Ah? C’est donc une partie d’exhibition! Ok, ce sera relax.

Mais dès que je m’installe dans les gradins, je réalise que ce ne sera pas relax. Les partisans sont déjà en feu, un drapeau du Liban virevolte devant ma face et je sors rapidement mes bouchons d’oreilles.

Hélène Laurin

Le coach de l’équipe libanaise, Ralph Melki, a mis le paquet pour cette partie. En trois mois, il a dû monter une équipe de hockey complète, planifier les entraînements et établir une stratégie de jeu. 75 personnes se sont portées volontaires pour faire partie de l’équipe. Il a aussi fait un camp d’entrainement pour ne sélectionner que les meilleurs. Des joueurs d’origine libanaise du Québec mais aussi de partout au Canada composent la formation. L’entraineur prend la partie au sérieux. Il veut gagner.

Hélène Laurin

Dès les premiers moments, le ton est donné. Les Haïtiens, menés par Georges Laraque, sont très rapides, mais leur défensive est poreuse. Les Libanais enfilent un premier but après quelques minutes à peine. L’assistance est en délire.

Hélène Laurin

Je jase avec un partisan, qui fait aussi partie de l’équipe de hockey-balle qui ira à Prague. Il est étonné du calibre élevé du jeu et il est d’avis que l’équipe est prête pour la prochaine saison qui commencera à l’automne. En effet, ce soir, c’est la première fois que l’équipe libanaise de hockey sur glace joue et c’est un peu un test pour voir si elle peut supporter la compétition. C’est le cas à première vue.

Hélène Laurin

Les buts s’enchaînent. Je me demande si je peux sortir précipitamment si le plafond s’effrondre. Hélas, je ne comprends pas cette «sortie de secours».

Hélène Laurin

Les Libanos-Québécois aiment le hockey; ce n’est pas parce qu’ils - ou que leurs parents - sont nés en bordure de la Méditérranée que l’appel de la puck ne se fait pas sentir. Mais voyons la réalité en face: si les Libanos-Québécois sont hockey, le Liban l’est pas mal moins. L’Association libanaise de hockey a justement été mise sur pied pour développer le hockey - sous toutes ses formes - au pays du cèdre.

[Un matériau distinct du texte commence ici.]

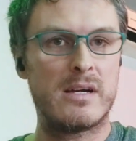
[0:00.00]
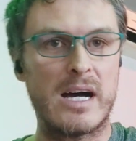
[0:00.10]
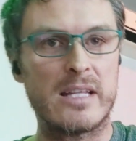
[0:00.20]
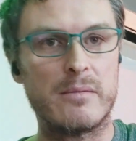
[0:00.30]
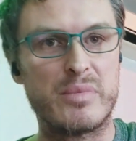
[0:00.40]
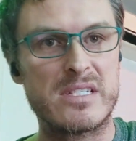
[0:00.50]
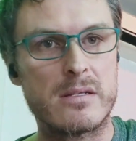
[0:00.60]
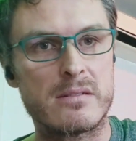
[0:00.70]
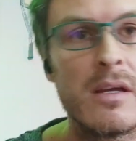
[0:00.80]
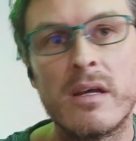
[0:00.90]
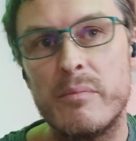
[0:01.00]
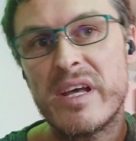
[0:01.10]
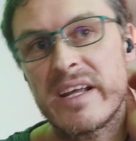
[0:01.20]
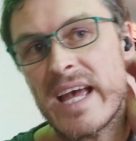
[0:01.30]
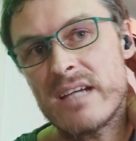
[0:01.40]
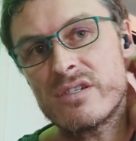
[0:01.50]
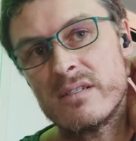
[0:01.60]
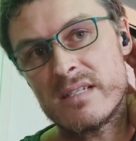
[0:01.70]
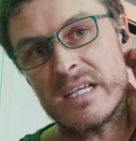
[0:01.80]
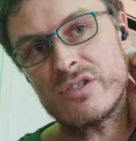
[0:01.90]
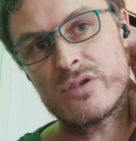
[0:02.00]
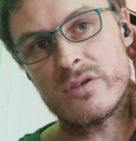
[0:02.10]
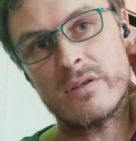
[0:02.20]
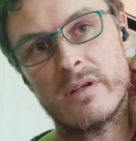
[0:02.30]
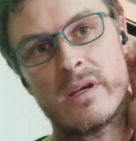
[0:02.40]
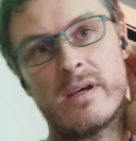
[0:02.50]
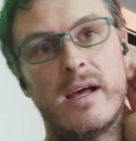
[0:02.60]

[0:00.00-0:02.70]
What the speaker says: other business. Medications issued.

Grâce aux efforts de l’association, un programme scolaire de roller-hockey y existe depuis deux ans. L’équipe de hockey-balle souhaite s’imposer au niveau international. L’équipe de hockey sur glace fait ses débuts. Dans cinq ans, l’association espère avoir une équipe dans la ligue IIHF (International Ice Hockey Federation). Pour le moment, le moyen le plus simple de développer le hockey au Liban est d’être au Canada. D'ailleurs, si l'association libanaise de hockey est à Montréal, c'est que l'idée a germé dans la tête de fous de hockey d'ici. Les prochaines années promettent cependant plusieurs allers-retours entre Montréal et Beyrouth.

Hélène Laurin

Même si l’équipe libanaise n’est jamais prise au dépourvu dans le pointage, l’équipe haïtienne la talonne. Les buts se multiplient et les tensions grimpent. Quelques escarmouches éclatent durant les dernières minutes du match.

Mais tout est bien qui finit bien! Tous les joueurs se serrent la main et prennent des photos à la fin du match.

Le Liban a gagné 7 à 4. L’atmosphère est à la fête et les nombreuses familles quittent l’aréna le sourire aux lèvres.

Hélène Laurin

En quittant Ville Saint-Laurent, je pense à ce que j’écrirai. Une conclusion à saveur «c’est ça maintenant, le Québec: une bonne partie de hockey opposant le Liban et Haïti, et c’est vraiment beau» me semble un peu galvaudée et clichée.

Mais dans le climat actuel, où l’apport des nouveaux (et moins nouveaux) arrivants est quotidiennement remis en doute, c’est la seule conclusion qui me semble encore valable.

En quittant Ville Saint-Laurent, donc, je me dis que le Québec en 2017, c’est ça, c’est une bonne partie de hockey entre le Liban et Haïti. Et vous savez quoi? C’est absolument merveilleux.